- WHAT THE EXERCISE ASKS
Everything from the line holding "[0:08.04-0:09.05]" through the final line of the entries below is to be written out exactly, and nothing more; leave out pictures.

- EXERCISE INPUTS

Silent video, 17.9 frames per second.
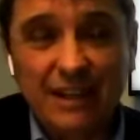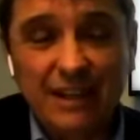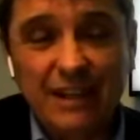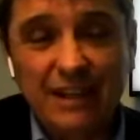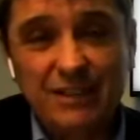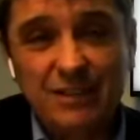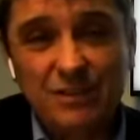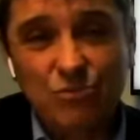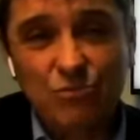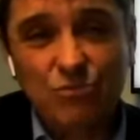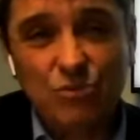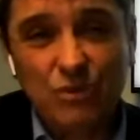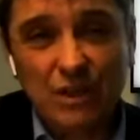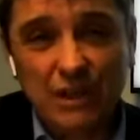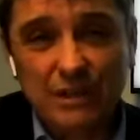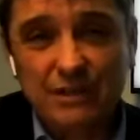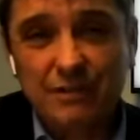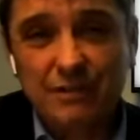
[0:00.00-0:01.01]
I think it's
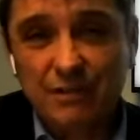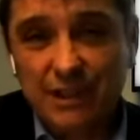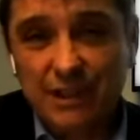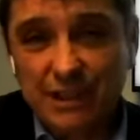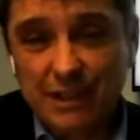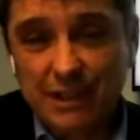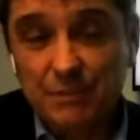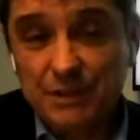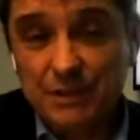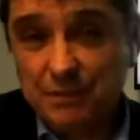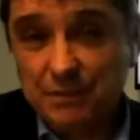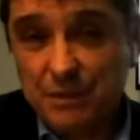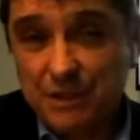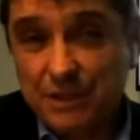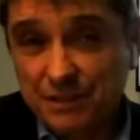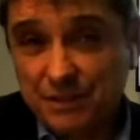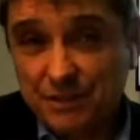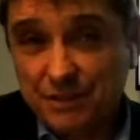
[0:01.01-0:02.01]
relatively limited
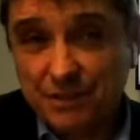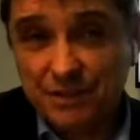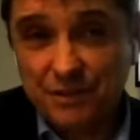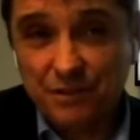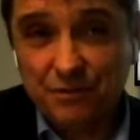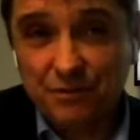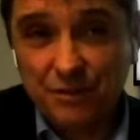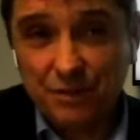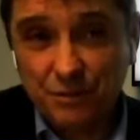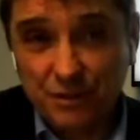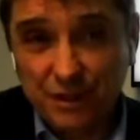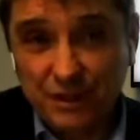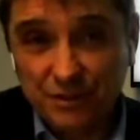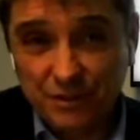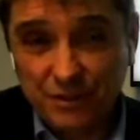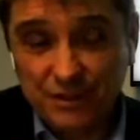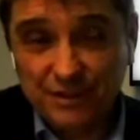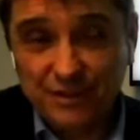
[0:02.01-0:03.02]
because there are so few
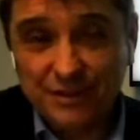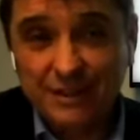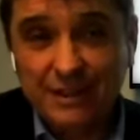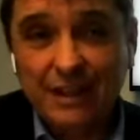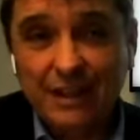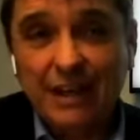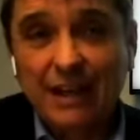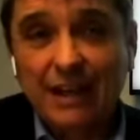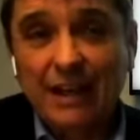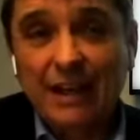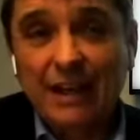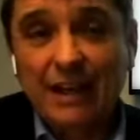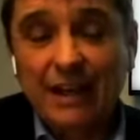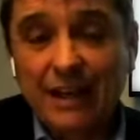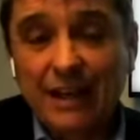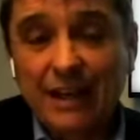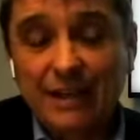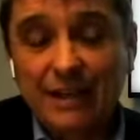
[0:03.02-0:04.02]
entrants.
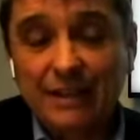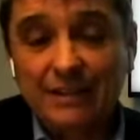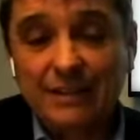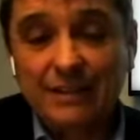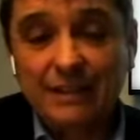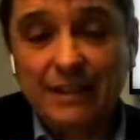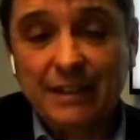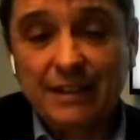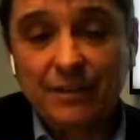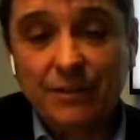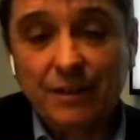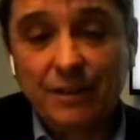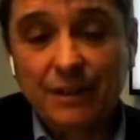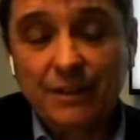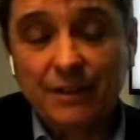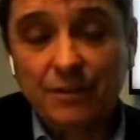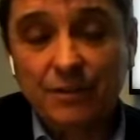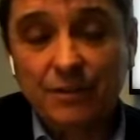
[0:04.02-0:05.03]
And
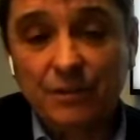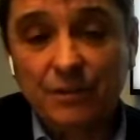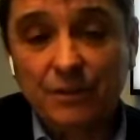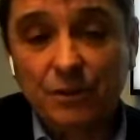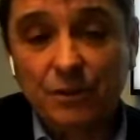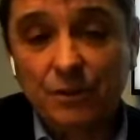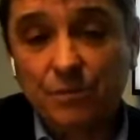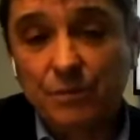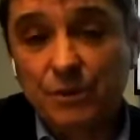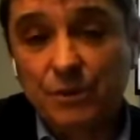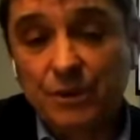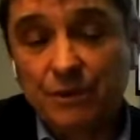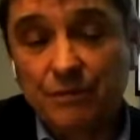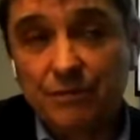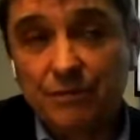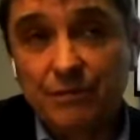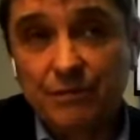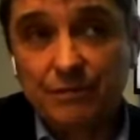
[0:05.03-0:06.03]
clearly there are a number
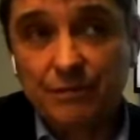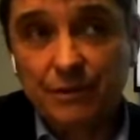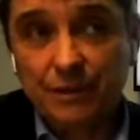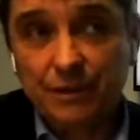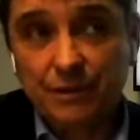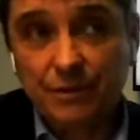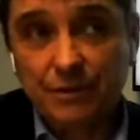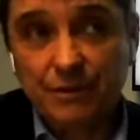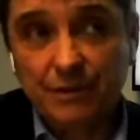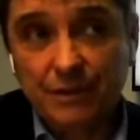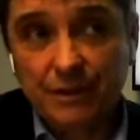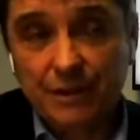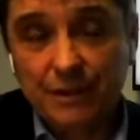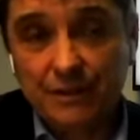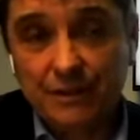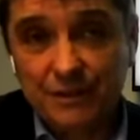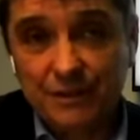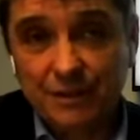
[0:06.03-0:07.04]
of, you know, I
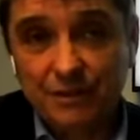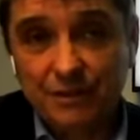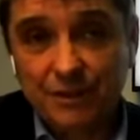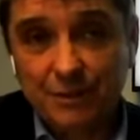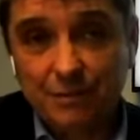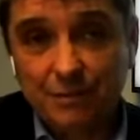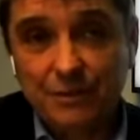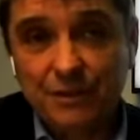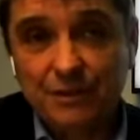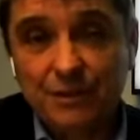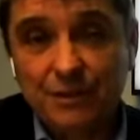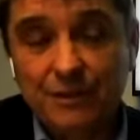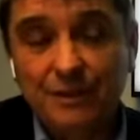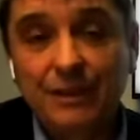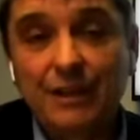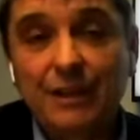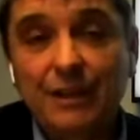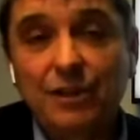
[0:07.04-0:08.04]
consider them
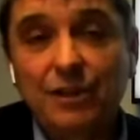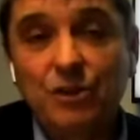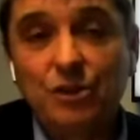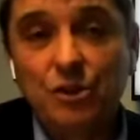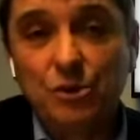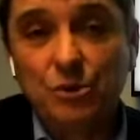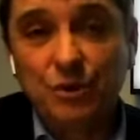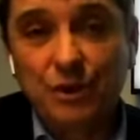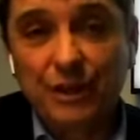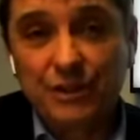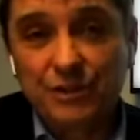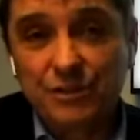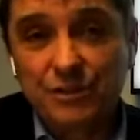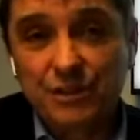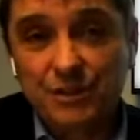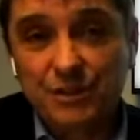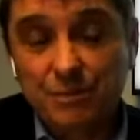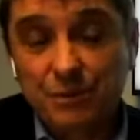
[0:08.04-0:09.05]
the newer
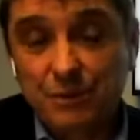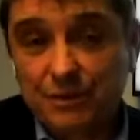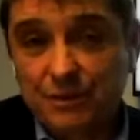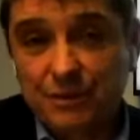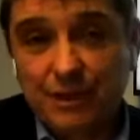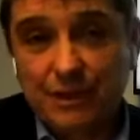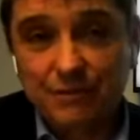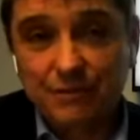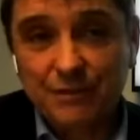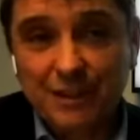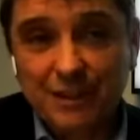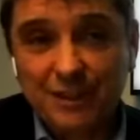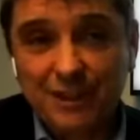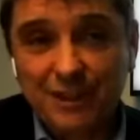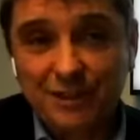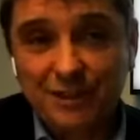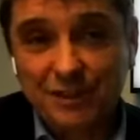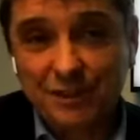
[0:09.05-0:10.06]
entrants, but have to
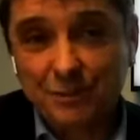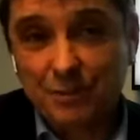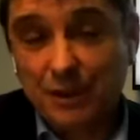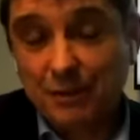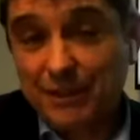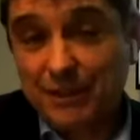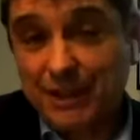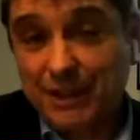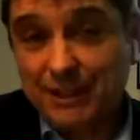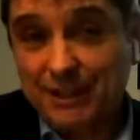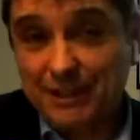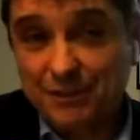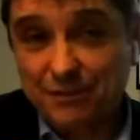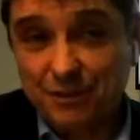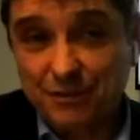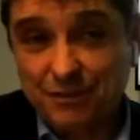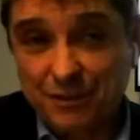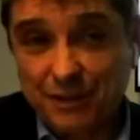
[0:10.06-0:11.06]
acknowledge they're probably at
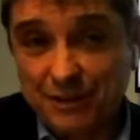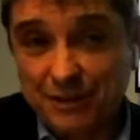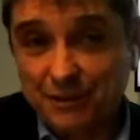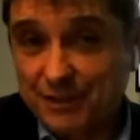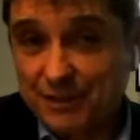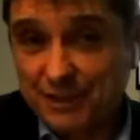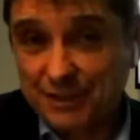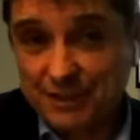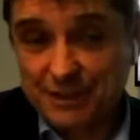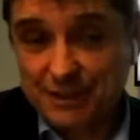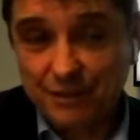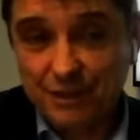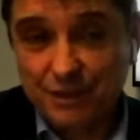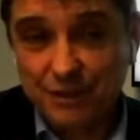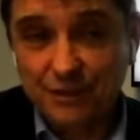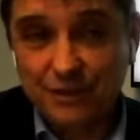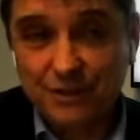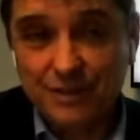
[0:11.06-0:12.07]
this for 5, 6,
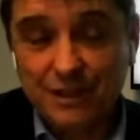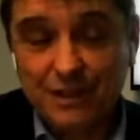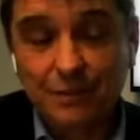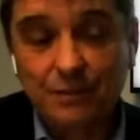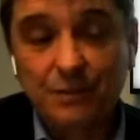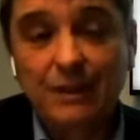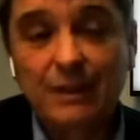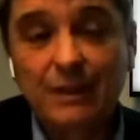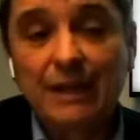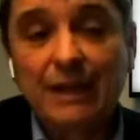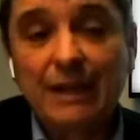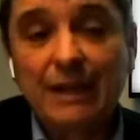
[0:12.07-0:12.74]
7 years now.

- RESULT OF THE EXERCISE
[0:08.04-0:09.05]
the newer
[0:09.05-0:10.06]
entrants, but have to
[0:10.06-0:11.06]
acknowledge they're probably at
[0:11.06-0:12.07]
this for 5, 6,
[0:12.07-0:12.74]
7 years now.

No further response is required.